How filebeat custom parse rules?

I have a project. it will output a spiecal log like:
| xxx | xxx | xxx |
| xxx | xxx | xxx |
| xxx | xxx | xxx |
I want to know it there anyway to custom self parse rules or some plugins to help me ?

Hi @fansehep Welcome to the community!.

If your file is truly that simple, you could look at the dissect parser.

It doesn't looks very simple. it has some other lines. I am not sure the dissect strings is the best way. What about the filebeat processors module? In fact I want to parse it by myself code.

That is about as simple as it gets... if you provide some sample log lines and the field names we can show you.

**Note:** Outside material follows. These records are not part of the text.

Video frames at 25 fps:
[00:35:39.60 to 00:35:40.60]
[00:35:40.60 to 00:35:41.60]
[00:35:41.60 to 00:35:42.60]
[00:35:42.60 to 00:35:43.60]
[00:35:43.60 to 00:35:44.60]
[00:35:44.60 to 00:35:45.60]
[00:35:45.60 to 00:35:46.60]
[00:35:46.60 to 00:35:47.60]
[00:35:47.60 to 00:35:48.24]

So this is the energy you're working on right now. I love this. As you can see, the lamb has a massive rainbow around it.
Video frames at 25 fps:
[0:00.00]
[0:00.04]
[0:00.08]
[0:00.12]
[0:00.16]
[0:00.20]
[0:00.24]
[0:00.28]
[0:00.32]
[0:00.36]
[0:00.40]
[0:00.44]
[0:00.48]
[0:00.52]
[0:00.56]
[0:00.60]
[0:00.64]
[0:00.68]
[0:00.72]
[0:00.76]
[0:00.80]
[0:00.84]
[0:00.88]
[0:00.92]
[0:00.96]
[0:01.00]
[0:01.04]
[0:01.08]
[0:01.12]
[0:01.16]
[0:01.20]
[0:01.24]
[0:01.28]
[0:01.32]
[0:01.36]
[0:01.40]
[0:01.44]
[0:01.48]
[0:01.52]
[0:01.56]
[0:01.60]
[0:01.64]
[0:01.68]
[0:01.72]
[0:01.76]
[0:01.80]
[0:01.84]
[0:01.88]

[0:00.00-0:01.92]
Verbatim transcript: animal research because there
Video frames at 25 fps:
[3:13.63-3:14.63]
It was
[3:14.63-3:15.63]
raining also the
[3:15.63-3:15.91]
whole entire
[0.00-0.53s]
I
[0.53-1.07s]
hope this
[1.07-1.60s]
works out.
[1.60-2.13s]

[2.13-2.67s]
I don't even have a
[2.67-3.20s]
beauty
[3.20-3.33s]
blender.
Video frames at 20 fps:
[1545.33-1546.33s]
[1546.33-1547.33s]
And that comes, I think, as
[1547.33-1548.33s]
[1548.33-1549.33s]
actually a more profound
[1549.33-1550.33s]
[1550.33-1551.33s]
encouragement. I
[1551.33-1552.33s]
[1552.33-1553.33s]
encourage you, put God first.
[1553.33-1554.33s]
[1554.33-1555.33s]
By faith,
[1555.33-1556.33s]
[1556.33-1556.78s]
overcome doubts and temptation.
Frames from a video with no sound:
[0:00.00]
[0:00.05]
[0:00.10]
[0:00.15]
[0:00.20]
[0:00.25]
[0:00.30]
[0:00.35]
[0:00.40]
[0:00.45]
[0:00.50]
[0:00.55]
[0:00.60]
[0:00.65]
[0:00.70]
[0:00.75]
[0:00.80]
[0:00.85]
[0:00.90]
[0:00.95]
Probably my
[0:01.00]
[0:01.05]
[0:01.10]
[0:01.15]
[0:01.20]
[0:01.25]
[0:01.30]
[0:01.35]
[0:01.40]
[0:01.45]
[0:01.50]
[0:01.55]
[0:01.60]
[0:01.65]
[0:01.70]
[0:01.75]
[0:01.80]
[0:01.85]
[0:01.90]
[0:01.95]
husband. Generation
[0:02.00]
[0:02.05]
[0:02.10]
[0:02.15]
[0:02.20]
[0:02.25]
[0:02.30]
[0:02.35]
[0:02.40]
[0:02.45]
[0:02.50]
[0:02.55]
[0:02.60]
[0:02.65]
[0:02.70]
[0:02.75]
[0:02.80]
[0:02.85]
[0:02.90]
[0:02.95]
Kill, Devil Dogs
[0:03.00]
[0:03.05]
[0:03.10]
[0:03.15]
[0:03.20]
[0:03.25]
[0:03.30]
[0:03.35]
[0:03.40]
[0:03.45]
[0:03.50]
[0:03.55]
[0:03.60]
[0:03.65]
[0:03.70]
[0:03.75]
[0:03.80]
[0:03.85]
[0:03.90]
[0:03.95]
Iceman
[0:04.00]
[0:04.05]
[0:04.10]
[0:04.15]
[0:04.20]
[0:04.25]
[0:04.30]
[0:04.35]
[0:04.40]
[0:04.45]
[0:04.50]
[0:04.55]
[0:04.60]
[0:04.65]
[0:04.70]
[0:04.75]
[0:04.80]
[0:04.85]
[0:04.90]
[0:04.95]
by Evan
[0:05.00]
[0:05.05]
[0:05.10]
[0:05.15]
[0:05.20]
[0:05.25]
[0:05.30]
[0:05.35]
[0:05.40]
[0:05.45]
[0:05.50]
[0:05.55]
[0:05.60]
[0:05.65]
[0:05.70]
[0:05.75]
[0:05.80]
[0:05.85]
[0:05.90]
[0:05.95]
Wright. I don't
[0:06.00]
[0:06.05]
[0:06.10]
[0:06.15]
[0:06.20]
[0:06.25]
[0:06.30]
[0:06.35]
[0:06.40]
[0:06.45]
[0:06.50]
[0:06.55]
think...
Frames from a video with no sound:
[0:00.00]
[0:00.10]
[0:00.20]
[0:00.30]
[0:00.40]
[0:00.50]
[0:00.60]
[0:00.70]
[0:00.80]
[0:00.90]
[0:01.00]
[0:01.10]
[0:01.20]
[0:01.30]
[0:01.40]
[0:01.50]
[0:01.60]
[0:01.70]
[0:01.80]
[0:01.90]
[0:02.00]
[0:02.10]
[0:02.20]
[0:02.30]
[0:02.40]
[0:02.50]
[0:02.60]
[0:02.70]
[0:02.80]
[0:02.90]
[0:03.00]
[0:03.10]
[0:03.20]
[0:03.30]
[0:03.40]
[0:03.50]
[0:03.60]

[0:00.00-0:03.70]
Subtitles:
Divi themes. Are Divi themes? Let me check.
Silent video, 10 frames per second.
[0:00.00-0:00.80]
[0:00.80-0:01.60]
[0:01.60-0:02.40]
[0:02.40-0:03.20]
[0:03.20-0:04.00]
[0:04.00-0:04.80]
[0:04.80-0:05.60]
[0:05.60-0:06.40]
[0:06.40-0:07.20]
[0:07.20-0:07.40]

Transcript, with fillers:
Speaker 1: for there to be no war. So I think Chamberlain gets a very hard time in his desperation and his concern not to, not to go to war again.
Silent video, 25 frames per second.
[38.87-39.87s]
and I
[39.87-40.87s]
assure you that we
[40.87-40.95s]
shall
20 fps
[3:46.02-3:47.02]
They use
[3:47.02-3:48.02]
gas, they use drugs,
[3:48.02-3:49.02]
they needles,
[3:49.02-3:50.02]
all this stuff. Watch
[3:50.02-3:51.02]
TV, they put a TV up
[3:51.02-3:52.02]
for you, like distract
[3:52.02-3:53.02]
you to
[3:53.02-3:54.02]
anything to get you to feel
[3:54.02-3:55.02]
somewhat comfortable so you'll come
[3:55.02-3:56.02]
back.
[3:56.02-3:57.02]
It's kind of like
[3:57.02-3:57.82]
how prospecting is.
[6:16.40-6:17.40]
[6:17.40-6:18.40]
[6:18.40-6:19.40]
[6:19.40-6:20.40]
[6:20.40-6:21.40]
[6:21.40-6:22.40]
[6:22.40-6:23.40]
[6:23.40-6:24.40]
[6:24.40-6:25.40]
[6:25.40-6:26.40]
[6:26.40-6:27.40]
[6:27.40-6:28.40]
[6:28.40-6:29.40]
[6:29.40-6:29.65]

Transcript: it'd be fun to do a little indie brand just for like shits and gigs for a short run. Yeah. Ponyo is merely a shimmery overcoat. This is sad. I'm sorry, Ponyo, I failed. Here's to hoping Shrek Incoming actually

Dissect is one of the filebeat processors.

Apologies I am not sure what you mean

In fact this log file like:

===============table_tiltle=====================
                                    |   TOTAL|    FAIL| FailNor| FailErr|  SUMVAL|  AVG(ms)|  MAX(ms)|  MIN(ms)|    >2ms|   >10ms|   >50ms|  >100ms|MAX_RECORD           |
name1.                              |      12|       0|       0|       0|       0| 0.009333|    0.012|    0.007|       0|       0|       0|       0|                     |
name2                               |      12|       0|       0|       0|       0| 0.131917|    0.157|    0.108|       0|       0|       0|       0|                     |
name3                               |      12|       0|       0|       0|       0| 0.140667|    0.167|    0.117|       0|       0|       0|       0|                     |
name4.                              |      12|       0|       0|       0|       0| 0.140833|    0.167|    0.117|       0|       0|       0|       0|                     |
--------------------------------------------------------------------
ALL                                 | xxx    | xxx    | xxx    | ...   
    

If the dissect can solve this problem. that's very nice! :slight_smile:
I mean is here some way to custom the processor module?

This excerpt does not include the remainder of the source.